Saat model AI atau Artificial Intelligence generatif baru seperti ChatGPT mendapatkan popularitas, beberapa ahli mengatakan bahwa untuk memastikan alat tersebut berfungsi dalam layanan kesehatan, bias rasial implisit yang dimasukkan ke dalam data kesehatan harus diperhitungkan.
Pejabat Google dan Microsoft membahas penggunaan AI dalam perawatan kesehatan selama acara Healthcare Datapalooza yang diadakan di Arlington, Virginia. Ada banyak kegembiraan seputar potensi model AI seperti ChatGPT—sebuah chatbot yang mengolah kumpulan data yang sangat besar untuk menghasilkan teks, video, dan kode—untuk kasus penggunaan perawatan kesehatan.
Tujuannya agar AI suatu hari nanti “mendukung pengambilan keputusan klinis dan meningkatkan literasi pasien dengan alat pendidikan yang mengurangi jargon,” kata Jacqueline Shreibati, M.D., pemimpin klinis senior di Google.
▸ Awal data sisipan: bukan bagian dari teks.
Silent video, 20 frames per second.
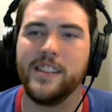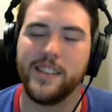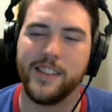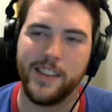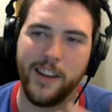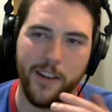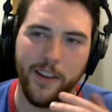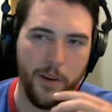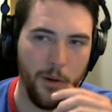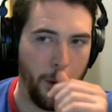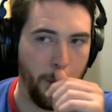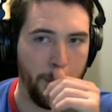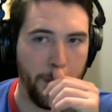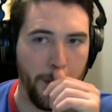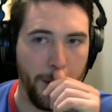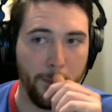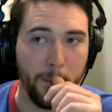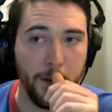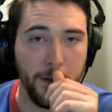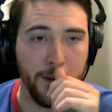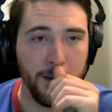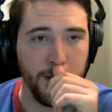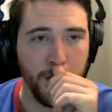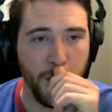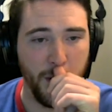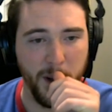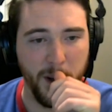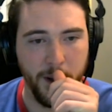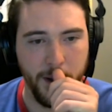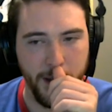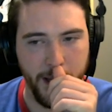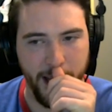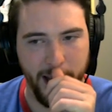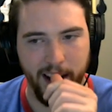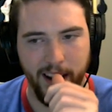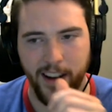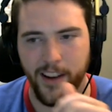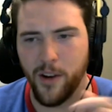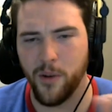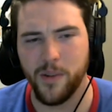it's just how you open up the tutorial again.
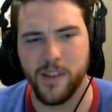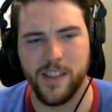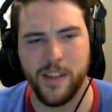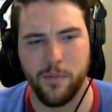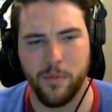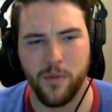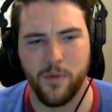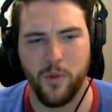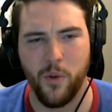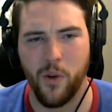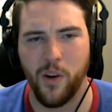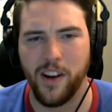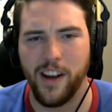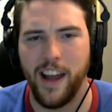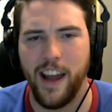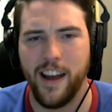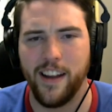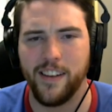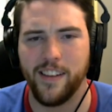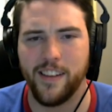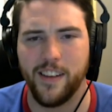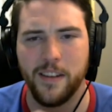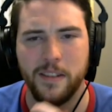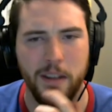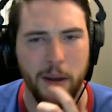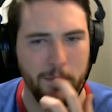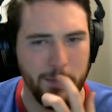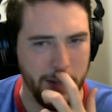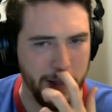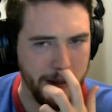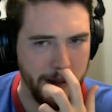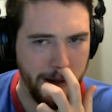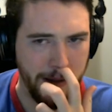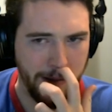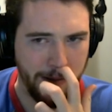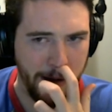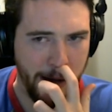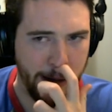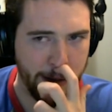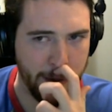I noticed it before and hadn't attempted to
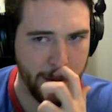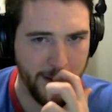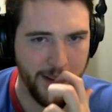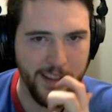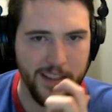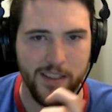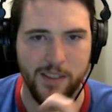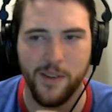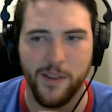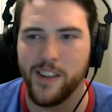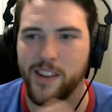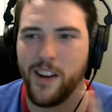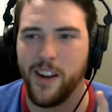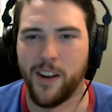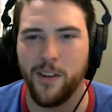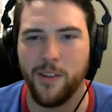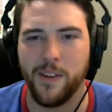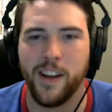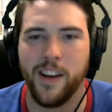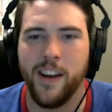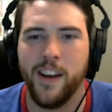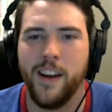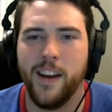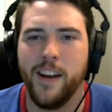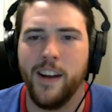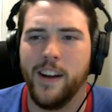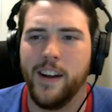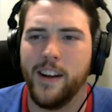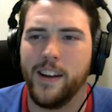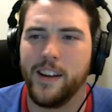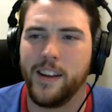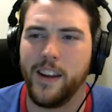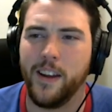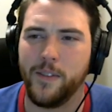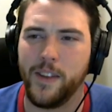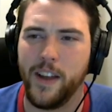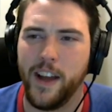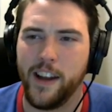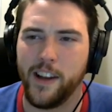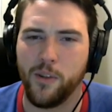interact with it, so I thought I would give
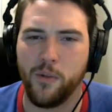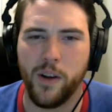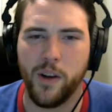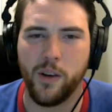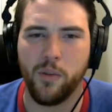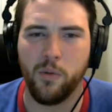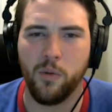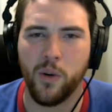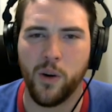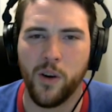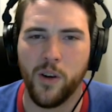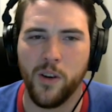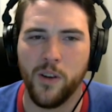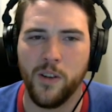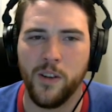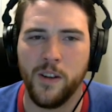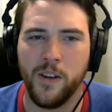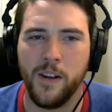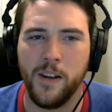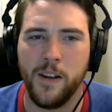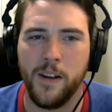that a quick whirl.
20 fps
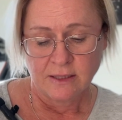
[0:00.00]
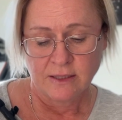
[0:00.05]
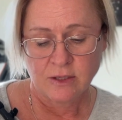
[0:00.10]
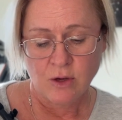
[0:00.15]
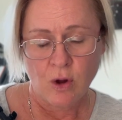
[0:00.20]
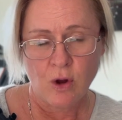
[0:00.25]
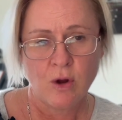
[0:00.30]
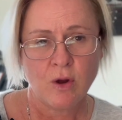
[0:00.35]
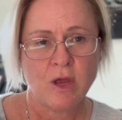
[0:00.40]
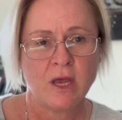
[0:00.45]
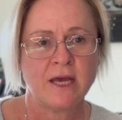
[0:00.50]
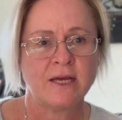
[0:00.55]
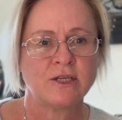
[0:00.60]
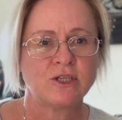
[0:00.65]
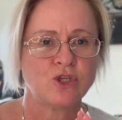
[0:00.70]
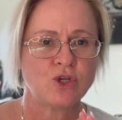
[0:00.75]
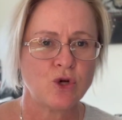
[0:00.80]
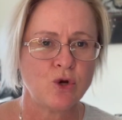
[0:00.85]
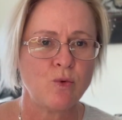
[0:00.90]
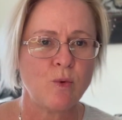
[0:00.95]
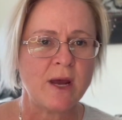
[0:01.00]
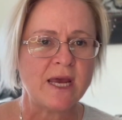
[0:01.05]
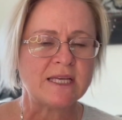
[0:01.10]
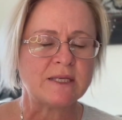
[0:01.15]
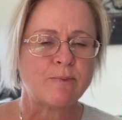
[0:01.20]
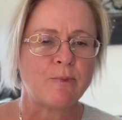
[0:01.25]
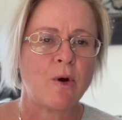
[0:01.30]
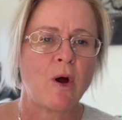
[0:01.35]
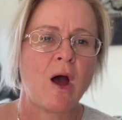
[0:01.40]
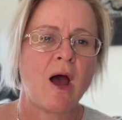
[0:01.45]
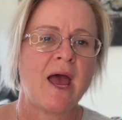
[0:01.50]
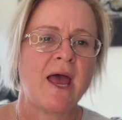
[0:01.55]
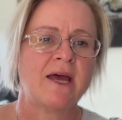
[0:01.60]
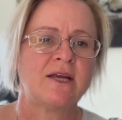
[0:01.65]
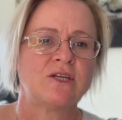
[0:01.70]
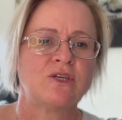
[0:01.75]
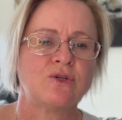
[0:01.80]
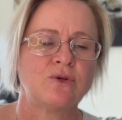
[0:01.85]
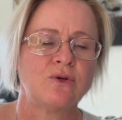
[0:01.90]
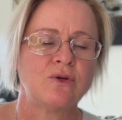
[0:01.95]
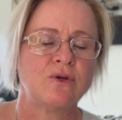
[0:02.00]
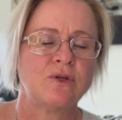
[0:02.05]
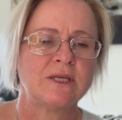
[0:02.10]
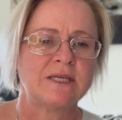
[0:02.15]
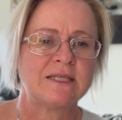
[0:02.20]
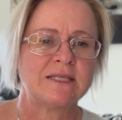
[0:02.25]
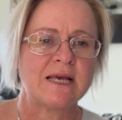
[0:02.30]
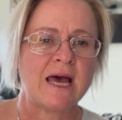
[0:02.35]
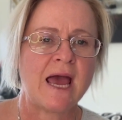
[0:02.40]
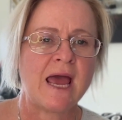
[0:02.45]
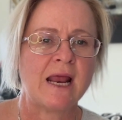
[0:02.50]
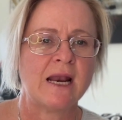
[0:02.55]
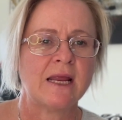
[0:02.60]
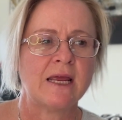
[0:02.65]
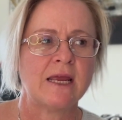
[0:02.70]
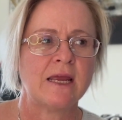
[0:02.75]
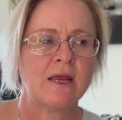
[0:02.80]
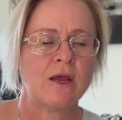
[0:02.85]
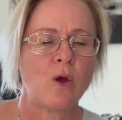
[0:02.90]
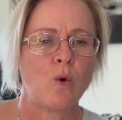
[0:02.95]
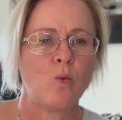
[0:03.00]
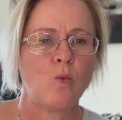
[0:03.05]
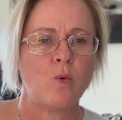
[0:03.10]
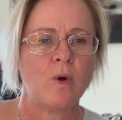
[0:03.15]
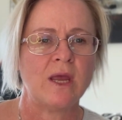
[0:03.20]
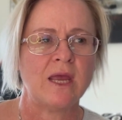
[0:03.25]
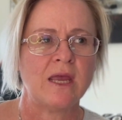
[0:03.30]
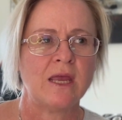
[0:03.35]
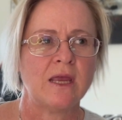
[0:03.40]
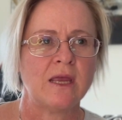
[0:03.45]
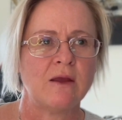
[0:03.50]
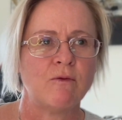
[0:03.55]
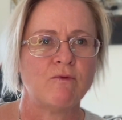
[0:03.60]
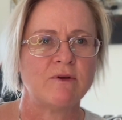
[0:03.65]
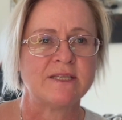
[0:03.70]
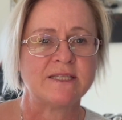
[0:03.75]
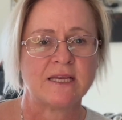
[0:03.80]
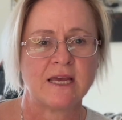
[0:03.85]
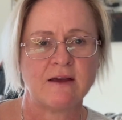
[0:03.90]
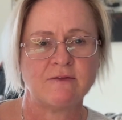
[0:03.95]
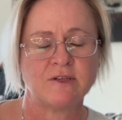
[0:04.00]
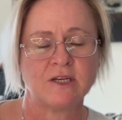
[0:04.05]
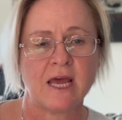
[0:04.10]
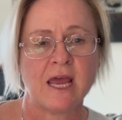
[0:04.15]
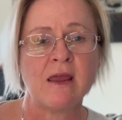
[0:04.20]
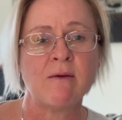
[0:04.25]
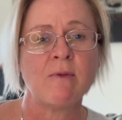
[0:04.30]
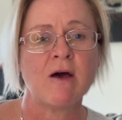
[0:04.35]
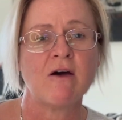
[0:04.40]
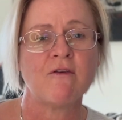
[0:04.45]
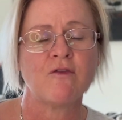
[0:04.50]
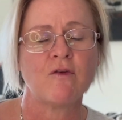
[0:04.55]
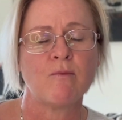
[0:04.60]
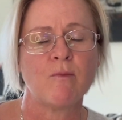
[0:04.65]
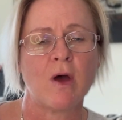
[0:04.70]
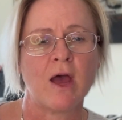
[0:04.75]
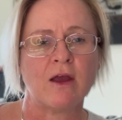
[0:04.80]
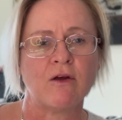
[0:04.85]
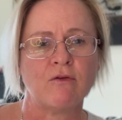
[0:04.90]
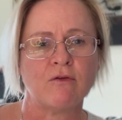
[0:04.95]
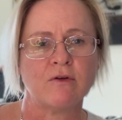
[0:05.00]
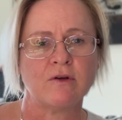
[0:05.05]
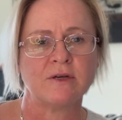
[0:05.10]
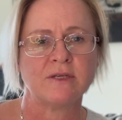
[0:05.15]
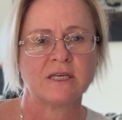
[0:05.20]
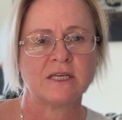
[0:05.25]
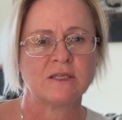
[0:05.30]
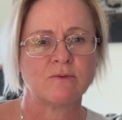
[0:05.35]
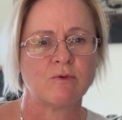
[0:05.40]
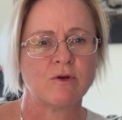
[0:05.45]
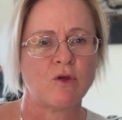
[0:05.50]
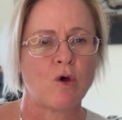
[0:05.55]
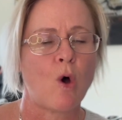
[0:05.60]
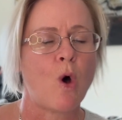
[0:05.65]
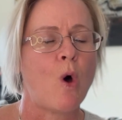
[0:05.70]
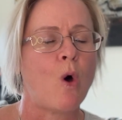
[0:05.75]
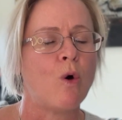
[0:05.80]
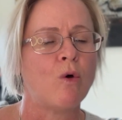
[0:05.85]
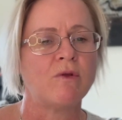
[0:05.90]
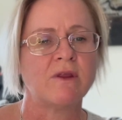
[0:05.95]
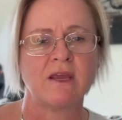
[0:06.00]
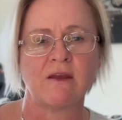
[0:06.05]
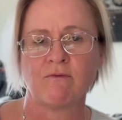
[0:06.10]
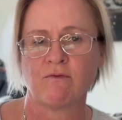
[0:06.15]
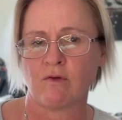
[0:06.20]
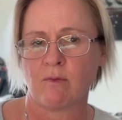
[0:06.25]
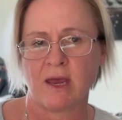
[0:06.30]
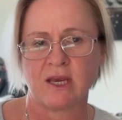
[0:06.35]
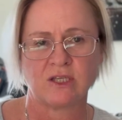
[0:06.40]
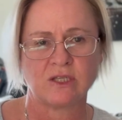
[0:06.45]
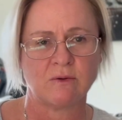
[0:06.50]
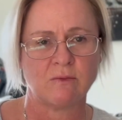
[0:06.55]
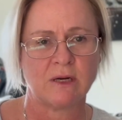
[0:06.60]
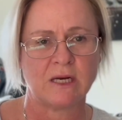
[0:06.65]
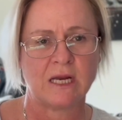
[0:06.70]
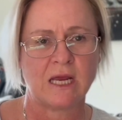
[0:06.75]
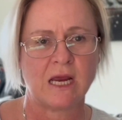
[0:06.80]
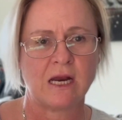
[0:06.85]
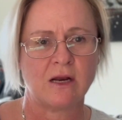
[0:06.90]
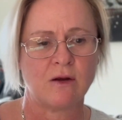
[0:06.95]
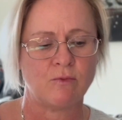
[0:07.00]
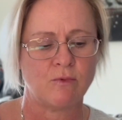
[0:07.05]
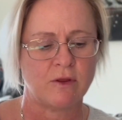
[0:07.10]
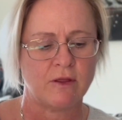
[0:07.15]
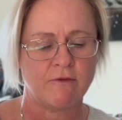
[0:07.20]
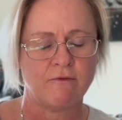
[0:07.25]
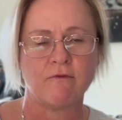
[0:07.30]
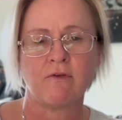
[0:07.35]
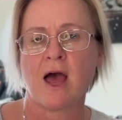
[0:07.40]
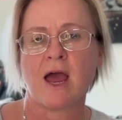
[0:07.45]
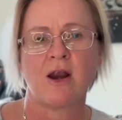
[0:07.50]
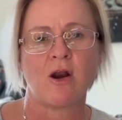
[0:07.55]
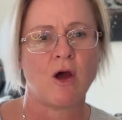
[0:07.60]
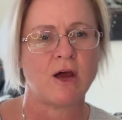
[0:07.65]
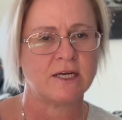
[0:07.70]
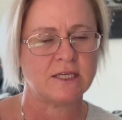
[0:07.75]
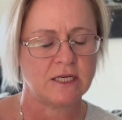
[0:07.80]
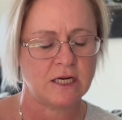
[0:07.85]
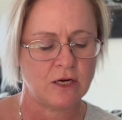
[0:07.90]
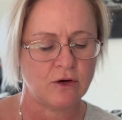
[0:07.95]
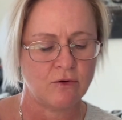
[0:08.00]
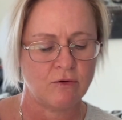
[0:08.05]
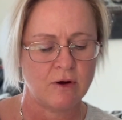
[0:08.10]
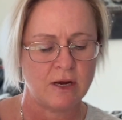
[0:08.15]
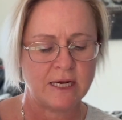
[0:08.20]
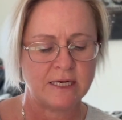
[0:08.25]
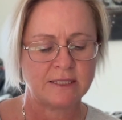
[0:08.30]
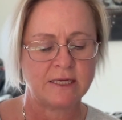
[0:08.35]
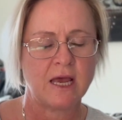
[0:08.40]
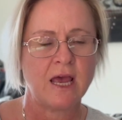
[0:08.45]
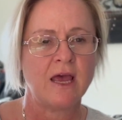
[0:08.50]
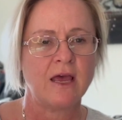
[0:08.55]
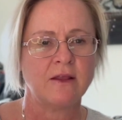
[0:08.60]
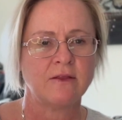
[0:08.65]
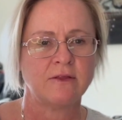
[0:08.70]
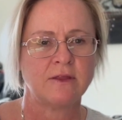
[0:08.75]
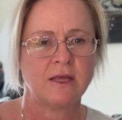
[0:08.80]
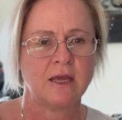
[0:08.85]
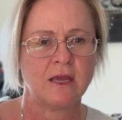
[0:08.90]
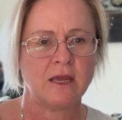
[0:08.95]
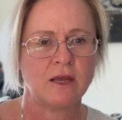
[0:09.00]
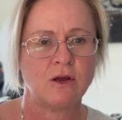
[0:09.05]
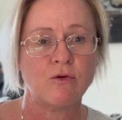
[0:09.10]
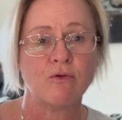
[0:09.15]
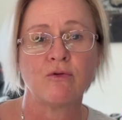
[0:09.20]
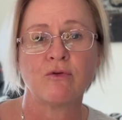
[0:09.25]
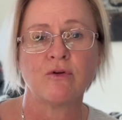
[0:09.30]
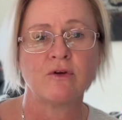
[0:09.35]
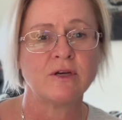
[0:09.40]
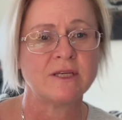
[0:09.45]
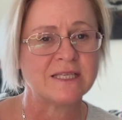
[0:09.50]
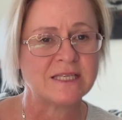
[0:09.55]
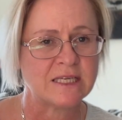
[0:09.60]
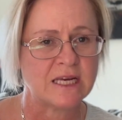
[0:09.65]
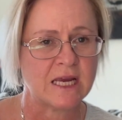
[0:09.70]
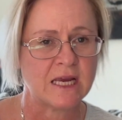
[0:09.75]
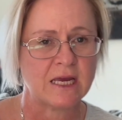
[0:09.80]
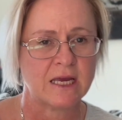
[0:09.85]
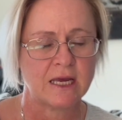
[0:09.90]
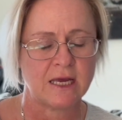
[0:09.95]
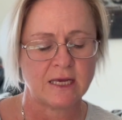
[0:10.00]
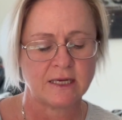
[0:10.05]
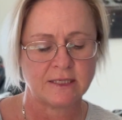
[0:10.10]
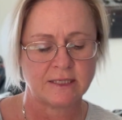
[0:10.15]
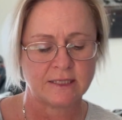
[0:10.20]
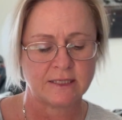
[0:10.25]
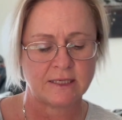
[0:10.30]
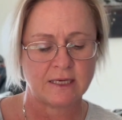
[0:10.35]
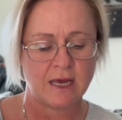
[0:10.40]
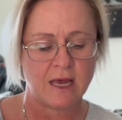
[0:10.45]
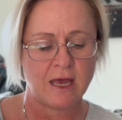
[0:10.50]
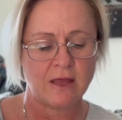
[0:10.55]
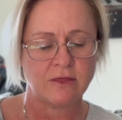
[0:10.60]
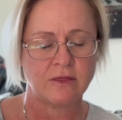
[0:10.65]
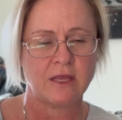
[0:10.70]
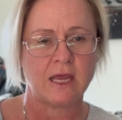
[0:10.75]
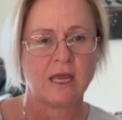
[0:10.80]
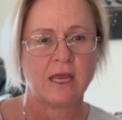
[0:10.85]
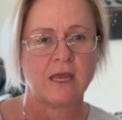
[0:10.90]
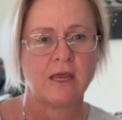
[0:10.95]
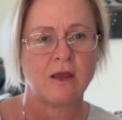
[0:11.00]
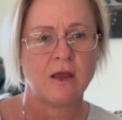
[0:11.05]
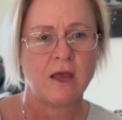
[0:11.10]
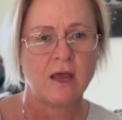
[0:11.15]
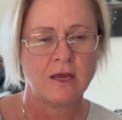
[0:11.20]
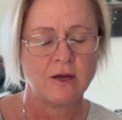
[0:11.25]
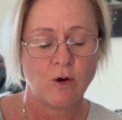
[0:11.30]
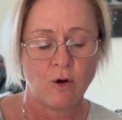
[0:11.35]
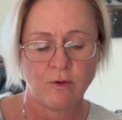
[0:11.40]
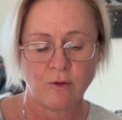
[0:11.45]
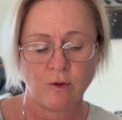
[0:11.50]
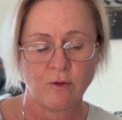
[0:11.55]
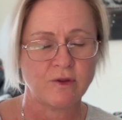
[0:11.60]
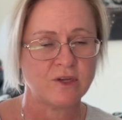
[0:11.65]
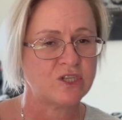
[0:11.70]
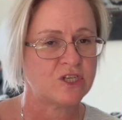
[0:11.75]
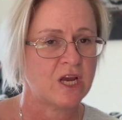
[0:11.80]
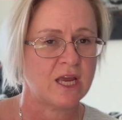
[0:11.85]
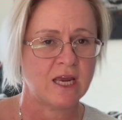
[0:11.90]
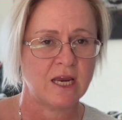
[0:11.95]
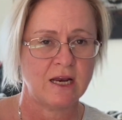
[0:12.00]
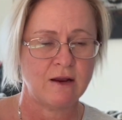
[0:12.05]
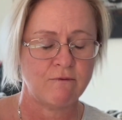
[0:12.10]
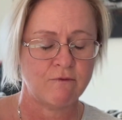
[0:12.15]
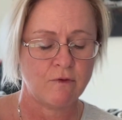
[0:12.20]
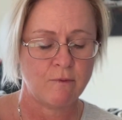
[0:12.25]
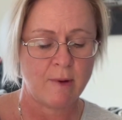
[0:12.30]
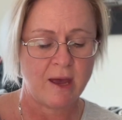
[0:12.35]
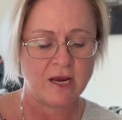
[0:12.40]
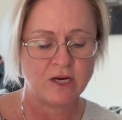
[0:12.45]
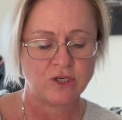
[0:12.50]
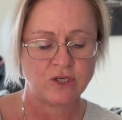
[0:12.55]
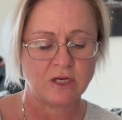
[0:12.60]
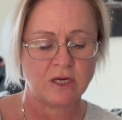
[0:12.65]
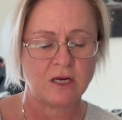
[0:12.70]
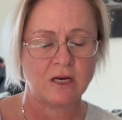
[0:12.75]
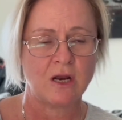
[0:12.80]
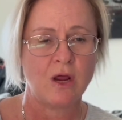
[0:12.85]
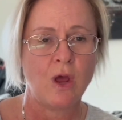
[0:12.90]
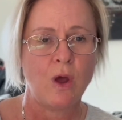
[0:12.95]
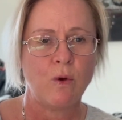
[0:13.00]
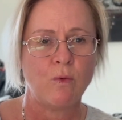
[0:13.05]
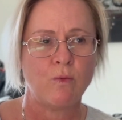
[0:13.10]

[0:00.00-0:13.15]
So 2 weeks prior to the sailing, we received an email from my cruises with all the information we needed, with the flight itineraries, the cruise tickets, and all the check-in information,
Namun, ada celah seputar penggunaan model ini dalam perawatan kesehatan. Yang paling utama di antara mereka adalah bahwa bukti klinis selalu berkembang dan berubah.
Masalah utama lainnya adalah data itu sendiri mungkin memiliki bias rasial yang perlu dikurangi. “Banyak data khususnya kesehatan memiliki rasisme struktural yang dimasukkan ke dalam kode,” kata Shrebati.
Dikutip dari laman fierchealthcare.com, “Banyak data kesehatan memiliki rasisme struktural yang dimasukkan ke dalam kode,” kata Shrebati.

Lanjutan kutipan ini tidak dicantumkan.